I was only followed up by the Gastroenterologist for 5 years after original diagnosis of NASH and then discharged, even though my LFT's were still high, it was concluded that, because they had not changed much over the years and were, therefore, 'stable' to use their term, then I did no longer need follow-up. History, in my case has proved them manifestly incorrect in this assumption. Now, there is known to be a definite link between all these different factors, which has resulted in me having this diagnosis of Cirrhosis. Fortunately, there is no current evidence of HCC (Liver Cancer), for which I am grateful. It is also known now that a diagnosis of NASH (which is the more ADVANCED and SERIOUS version of Fatty Liver), is very often a prelude to the diagnosis of Cirrhosis and ESPECIALLY SO, if accompanied by Type 2 Diabetes, which I also have.
It seems obvious to me then, that the MAIN question is, knowing now, that this significant link can be life-changing/threatening for some, researchers need to be considering (when monitoring and follow-up is going on), to see, how long (from the commencement of NASH, if that is even known), does it take for Fibrosis to occur and then Cirrhosis and then HCC. My story has thus far spanned 17 known years of liver dysfunction. How about before that.

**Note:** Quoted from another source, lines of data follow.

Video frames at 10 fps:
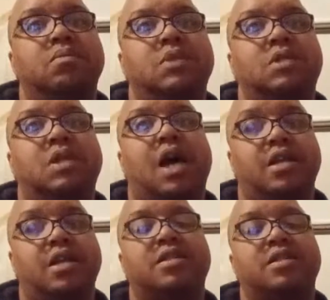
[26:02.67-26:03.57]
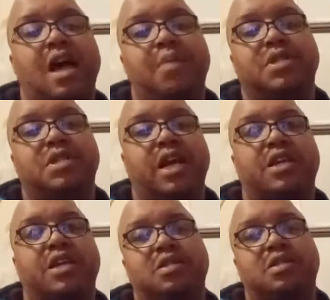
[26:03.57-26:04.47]
Time in
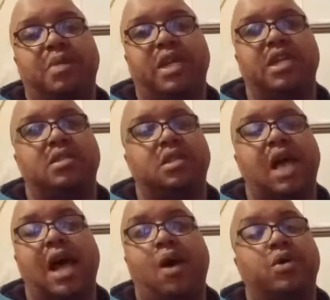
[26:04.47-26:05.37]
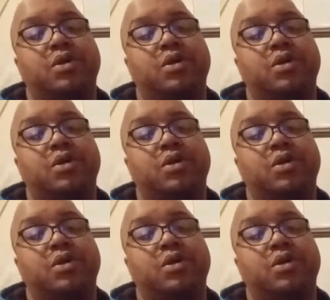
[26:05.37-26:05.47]
seconds, minutes, hours.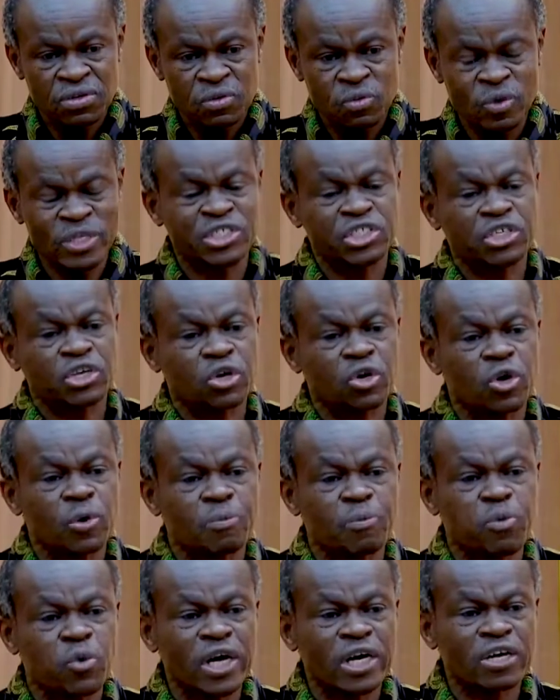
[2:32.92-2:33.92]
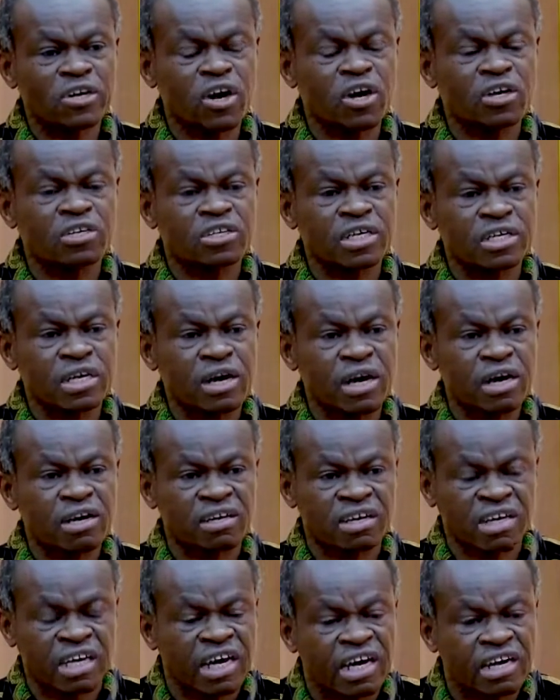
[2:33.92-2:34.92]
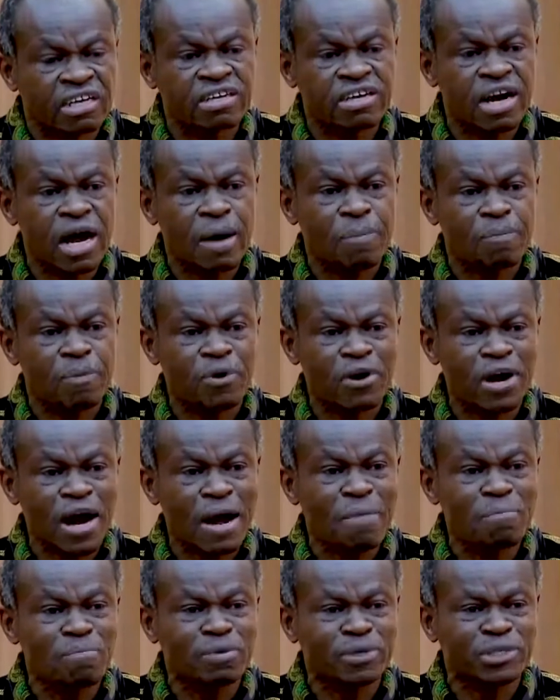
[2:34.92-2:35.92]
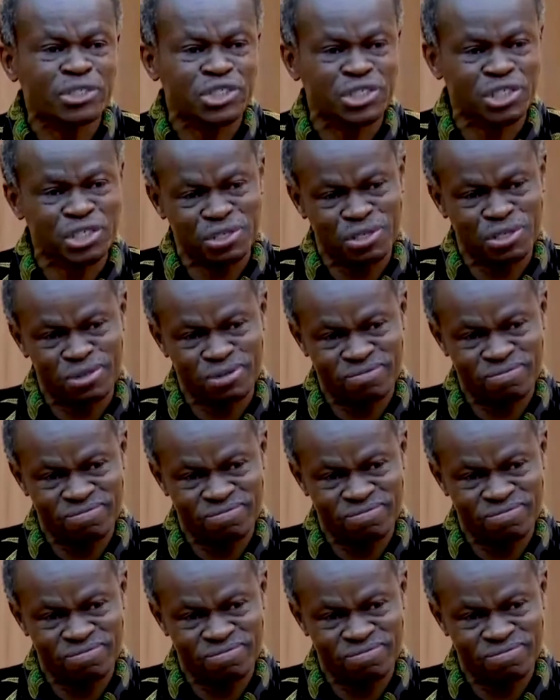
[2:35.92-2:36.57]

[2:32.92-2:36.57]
Which group will not kidnap or ambush you?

I was always a skinny child, a skinny young adult, but after giving birth twice, (accompanied by an unhappy marriage and nervous breakdown), the weight piled on till my BMI was circling 30/31. Now my weight is lower, down to a BMI of 26.5, but symptoms of cirrhosis (like putting on weight due to ascites) serious muscle mass problems, as well as other stuff, (too much to mention). plus higher than normal levels of ammonia in my blood (encephalopathy), all these are seriously impacting my life and, I firmly believe that the Consultant (who gave me a prognosis of another 10 good years) has based his belief around ill-founded and irrational thinking, given the slow progress being made in research in this area and the weaknesses of monitoring and assessment, so very pronounced with liver disease and in regard to myself. I will not be allowed to have a liver transplant, he has stated. I am a 69 year old female with lots of other health issues and therefore too much of a risk. Risk to whom? Him, me, or the person who gave up their life, for the benefit of souls such as myself????? The Consultant has already informed me that it will not be possible for me. So what do I do?

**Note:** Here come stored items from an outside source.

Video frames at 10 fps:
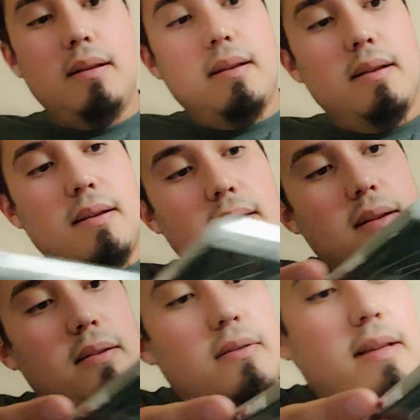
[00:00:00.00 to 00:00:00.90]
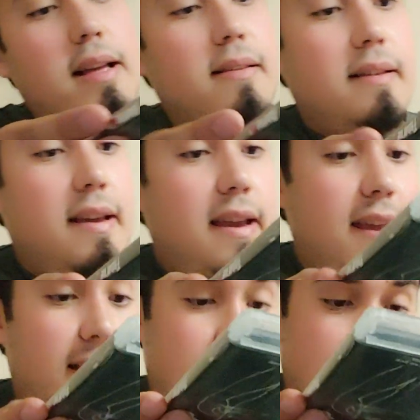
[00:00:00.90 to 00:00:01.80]
So that's it.
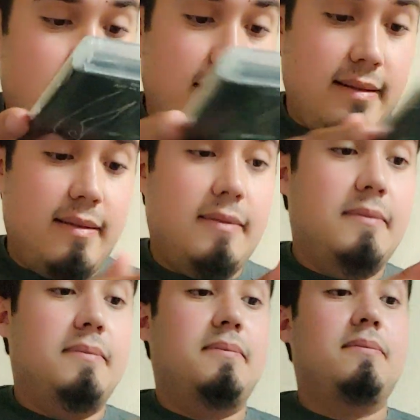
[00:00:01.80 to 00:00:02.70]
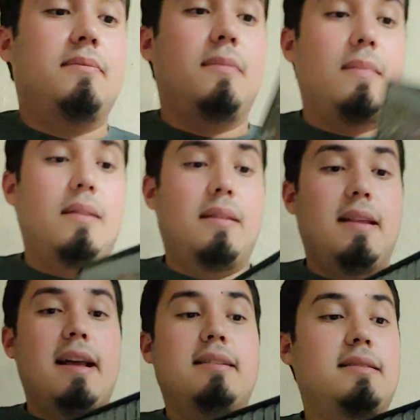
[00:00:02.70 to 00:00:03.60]
That's
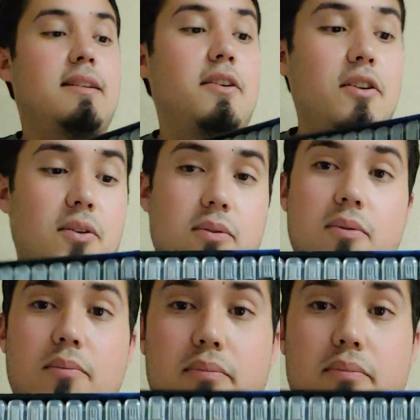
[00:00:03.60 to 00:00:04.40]
the brandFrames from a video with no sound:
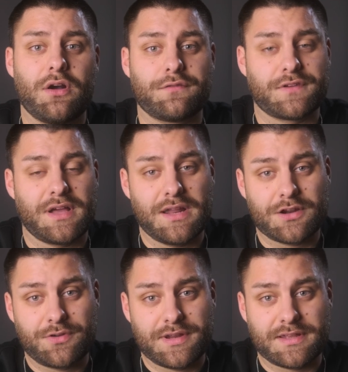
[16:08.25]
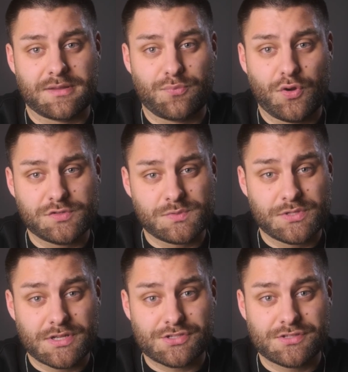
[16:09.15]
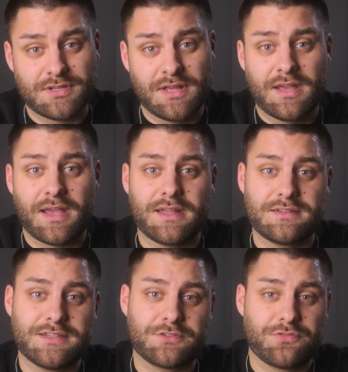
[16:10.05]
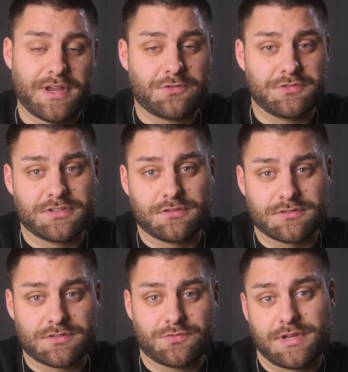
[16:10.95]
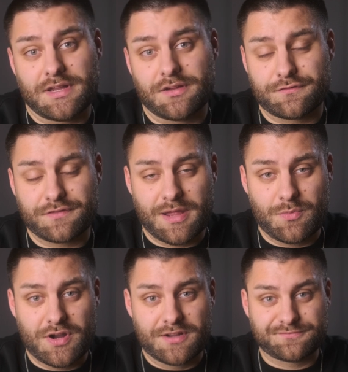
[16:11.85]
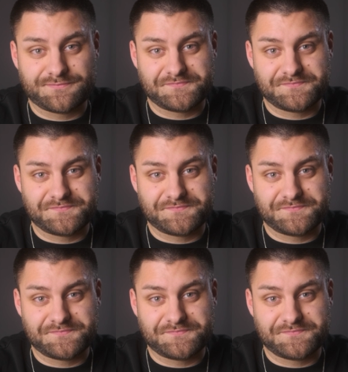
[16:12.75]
of color grading in post-production and need great results straight out of camera.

Someone on here said - get on with your life and make the best of it. Well, that is what I am trying to do, given my poor quality of life due to many concomitant health issues. I cannot predict 'the end' and I am also not wishing to pre-empt it either. I have too much to do, one thing of which, will be to share my 'story' for the benefit of others because it is cruel to put people through some of the things I have been through. My only wish now is to use my time as wisely as possible, sharing my knowledge, understanding and wisdom learned from this horrid experience, to help others, so that they do not have to go through what I have been through, at all.
As stated inflammation can skew fibroscan results. Id strongly suggest an ELF test. Its done by blood draw and is far less influenced by things like inflammation.
Hi, Katie has covered it all just about but if you " saw " only one reading a fibroscan result is taken from an average of four or five pings. My pings ranged from 75 to 40 to the other pings in the 20,s kpa, these results were then averaged out to give a final result. However, as katie rightly points out inflammation can also give a false reading as it did in my case. best wishes. x
Over 7kps a biopsy is usually required if enzymes are raised too.